§ **Information supplied**
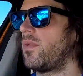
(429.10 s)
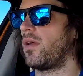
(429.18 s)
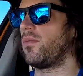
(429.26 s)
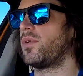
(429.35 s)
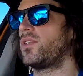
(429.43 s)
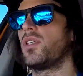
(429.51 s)

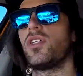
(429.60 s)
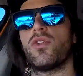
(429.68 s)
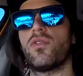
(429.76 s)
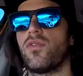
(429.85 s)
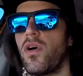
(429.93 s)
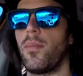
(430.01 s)
residual
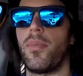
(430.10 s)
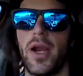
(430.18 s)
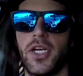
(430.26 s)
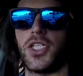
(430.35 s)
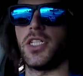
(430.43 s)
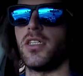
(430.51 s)

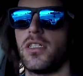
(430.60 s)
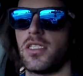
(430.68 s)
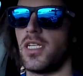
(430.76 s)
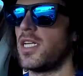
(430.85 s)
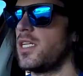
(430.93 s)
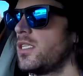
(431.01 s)
vibration that's
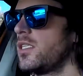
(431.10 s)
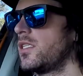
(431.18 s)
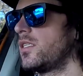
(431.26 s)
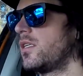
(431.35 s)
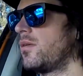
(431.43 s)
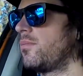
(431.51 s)
in it.
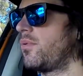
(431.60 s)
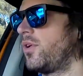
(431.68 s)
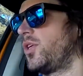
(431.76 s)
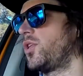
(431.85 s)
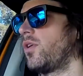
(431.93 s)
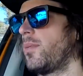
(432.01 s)
Pretty
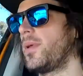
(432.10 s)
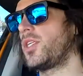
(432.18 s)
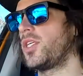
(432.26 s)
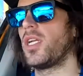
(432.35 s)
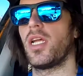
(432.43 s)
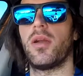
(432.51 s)
sure I
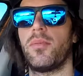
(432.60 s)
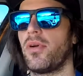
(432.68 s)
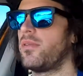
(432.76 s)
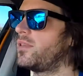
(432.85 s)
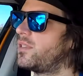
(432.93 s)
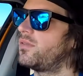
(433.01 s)
mentioned it in a
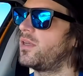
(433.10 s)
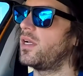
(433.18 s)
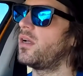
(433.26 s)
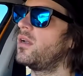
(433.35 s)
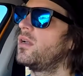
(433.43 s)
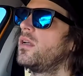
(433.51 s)
previous video.
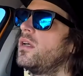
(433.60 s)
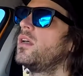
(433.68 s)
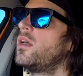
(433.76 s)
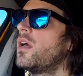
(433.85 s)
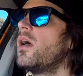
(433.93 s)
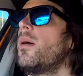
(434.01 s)

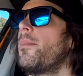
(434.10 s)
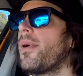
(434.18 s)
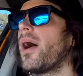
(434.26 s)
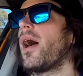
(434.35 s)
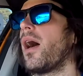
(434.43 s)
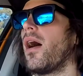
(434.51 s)

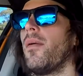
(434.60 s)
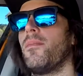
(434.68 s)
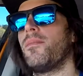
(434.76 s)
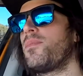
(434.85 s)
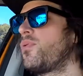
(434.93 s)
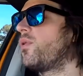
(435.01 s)
But
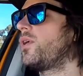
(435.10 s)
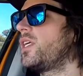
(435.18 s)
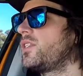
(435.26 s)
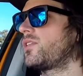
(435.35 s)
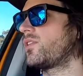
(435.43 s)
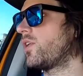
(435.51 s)
I'm pretty
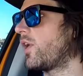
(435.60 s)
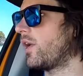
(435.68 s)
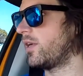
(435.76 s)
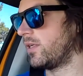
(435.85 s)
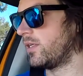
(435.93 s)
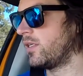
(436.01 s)
certain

§ **Exercise objective**
In the copy, keep every line of the data above exactly and drop each picture.

§ **Result**
(429.10 s)
(429.18 s)
(429.26 s)
(429.35 s)
(429.43 s)
(429.51 s)

(429.60 s)
(429.68 s)
(429.76 s)
(429.85 s)
(429.93 s)
(430.01 s)
residual
(430.10 s)
(430.18 s)
(430.26 s)
(430.35 s)
(430.43 s)
(430.51 s)

(430.60 s)
(430.68 s)
(430.76 s)
(430.85 s)
(430.93 s)
(431.01 s)
vibration that's
(431.10 s)
(431.18 s)
(431.26 s)
(431.35 s)
(431.43 s)
(431.51 s)
in it.
(431.60 s)
(431.68 s)
(431.76 s)
(431.85 s)
(431.93 s)
(432.01 s)
Pretty
(432.10 s)
(432.18 s)
(432.26 s)
(432.35 s)
(432.43 s)
(432.51 s)
sure I
(432.60 s)
(432.68 s)
(432.76 s)
(432.85 s)
(432.93 s)
(433.01 s)
mentioned it in a
(433.10 s)
(433.18 s)
(433.26 s)
(433.35 s)
(433.43 s)
(433.51 s)
previous video.
(433.60 s)
(433.68 s)
(433.76 s)
(433.85 s)
(433.93 s)
(434.01 s)

(434.10 s)
(434.18 s)
(434.26 s)
(434.35 s)
(434.43 s)
(434.51 s)

(434.60 s)
(434.68 s)
(434.76 s)
(434.85 s)
(434.93 s)
(435.01 s)
But
(435.10 s)
(435.18 s)
(435.26 s)
(435.35 s)
(435.43 s)
(435.51 s)
I'm pretty
(435.60 s)
(435.68 s)
(435.76 s)
(435.85 s)
(435.93 s)
(436.01 s)
certain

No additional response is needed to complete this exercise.